◆ TASK ITEM ◆
Exact copy, pictures omitted: the line holding "[7:29.15-7:30.05]" and every line after it down to the end of the entries.

%%

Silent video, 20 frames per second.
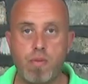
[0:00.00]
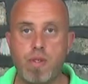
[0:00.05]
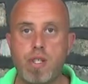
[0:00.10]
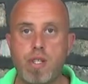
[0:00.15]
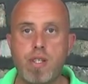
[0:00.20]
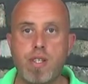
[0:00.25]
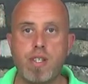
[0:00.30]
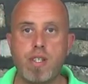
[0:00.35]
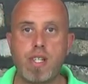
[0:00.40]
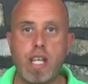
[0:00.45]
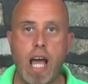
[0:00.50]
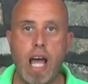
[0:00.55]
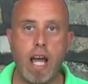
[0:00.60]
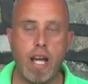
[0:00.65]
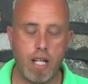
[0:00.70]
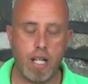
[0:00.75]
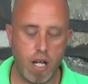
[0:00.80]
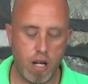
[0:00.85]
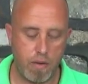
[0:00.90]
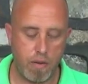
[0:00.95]
which is
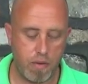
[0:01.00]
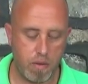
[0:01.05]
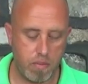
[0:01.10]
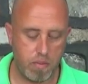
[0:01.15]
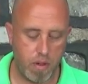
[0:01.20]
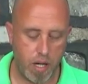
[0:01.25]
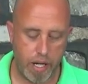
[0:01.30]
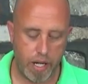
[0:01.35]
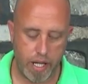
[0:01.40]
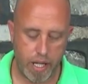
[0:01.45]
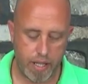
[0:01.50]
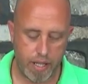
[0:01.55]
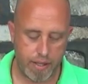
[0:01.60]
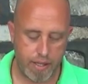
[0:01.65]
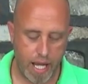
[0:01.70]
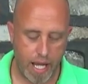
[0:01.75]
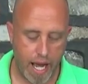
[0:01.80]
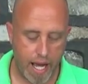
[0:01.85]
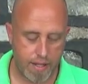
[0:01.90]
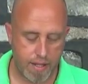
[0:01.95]
scattered over my
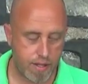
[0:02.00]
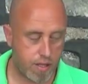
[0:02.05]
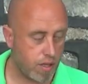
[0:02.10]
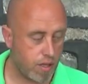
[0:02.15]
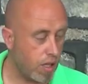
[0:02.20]
desk.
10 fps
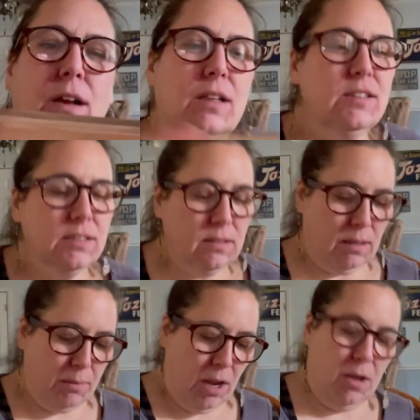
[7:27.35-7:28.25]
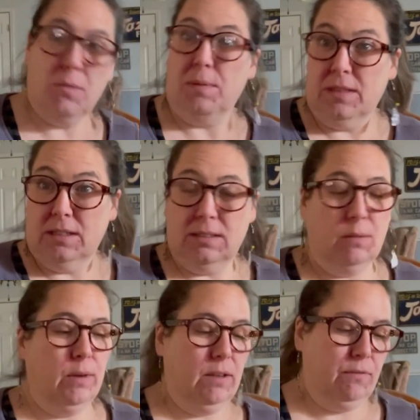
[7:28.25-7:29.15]
I'm gonna open this
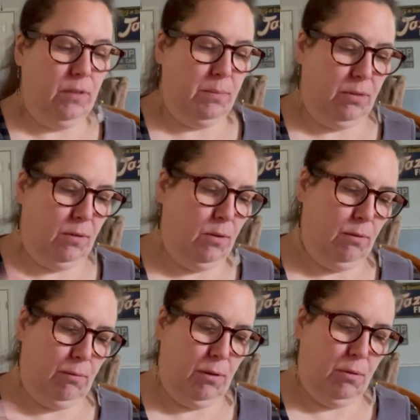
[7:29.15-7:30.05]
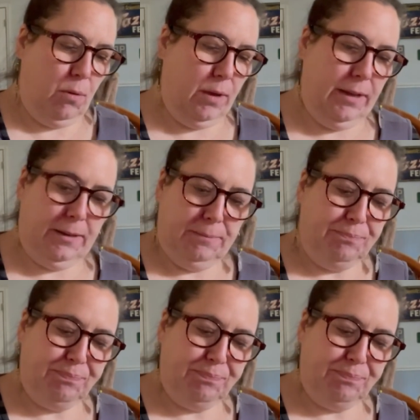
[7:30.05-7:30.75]
and we can flip through it real quick.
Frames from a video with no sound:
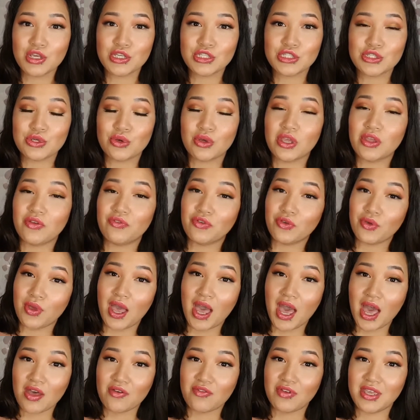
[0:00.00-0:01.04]
So if you
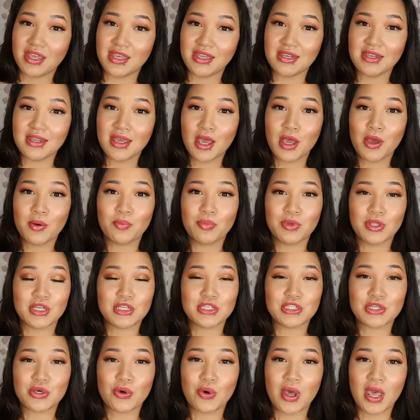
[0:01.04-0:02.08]
haven't,
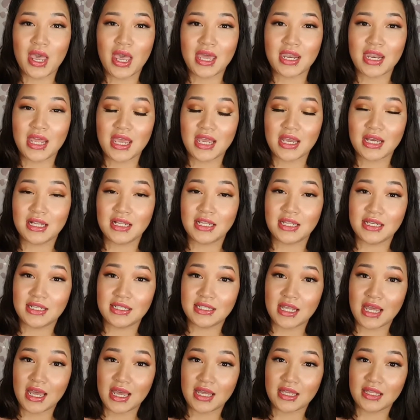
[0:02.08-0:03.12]
please go ahead and
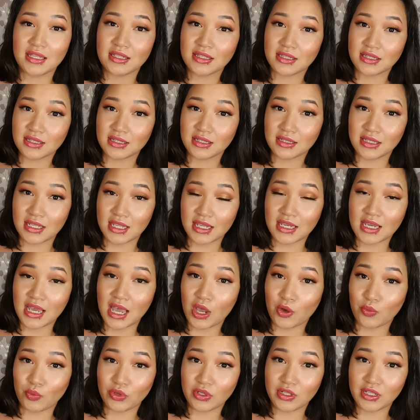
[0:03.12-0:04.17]
click that link
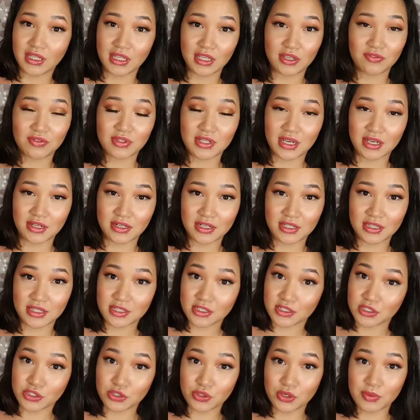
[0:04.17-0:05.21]
I will leave down in
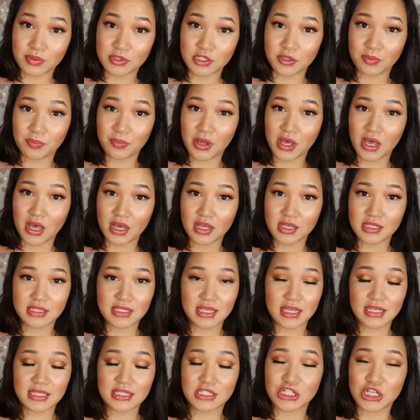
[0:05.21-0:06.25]
the description box
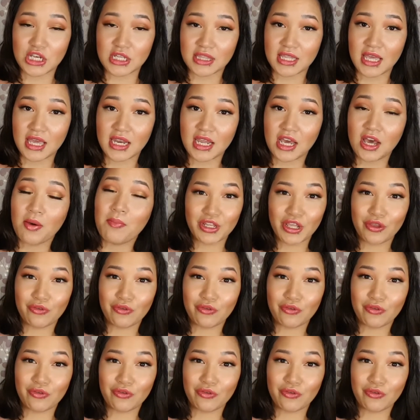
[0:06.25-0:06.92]
and check that out.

%%

◆ ANSWER BOX ◆
[7:29.15-7:30.05]
[7:30.05-7:30.75]
and we can flip through it real quick.
Frames from a video with no sound:
[0:00.00-0:01.04]
So if you
[0:01.04-0:02.08]
haven't,
[0:02.08-0:03.12]
please go ahead and
[0:03.12-0:04.17]
click that link
[0:04.17-0:05.21]
I will leave down in
[0:05.21-0:06.25]
the description box
[0:06.25-0:06.92]
and check that out.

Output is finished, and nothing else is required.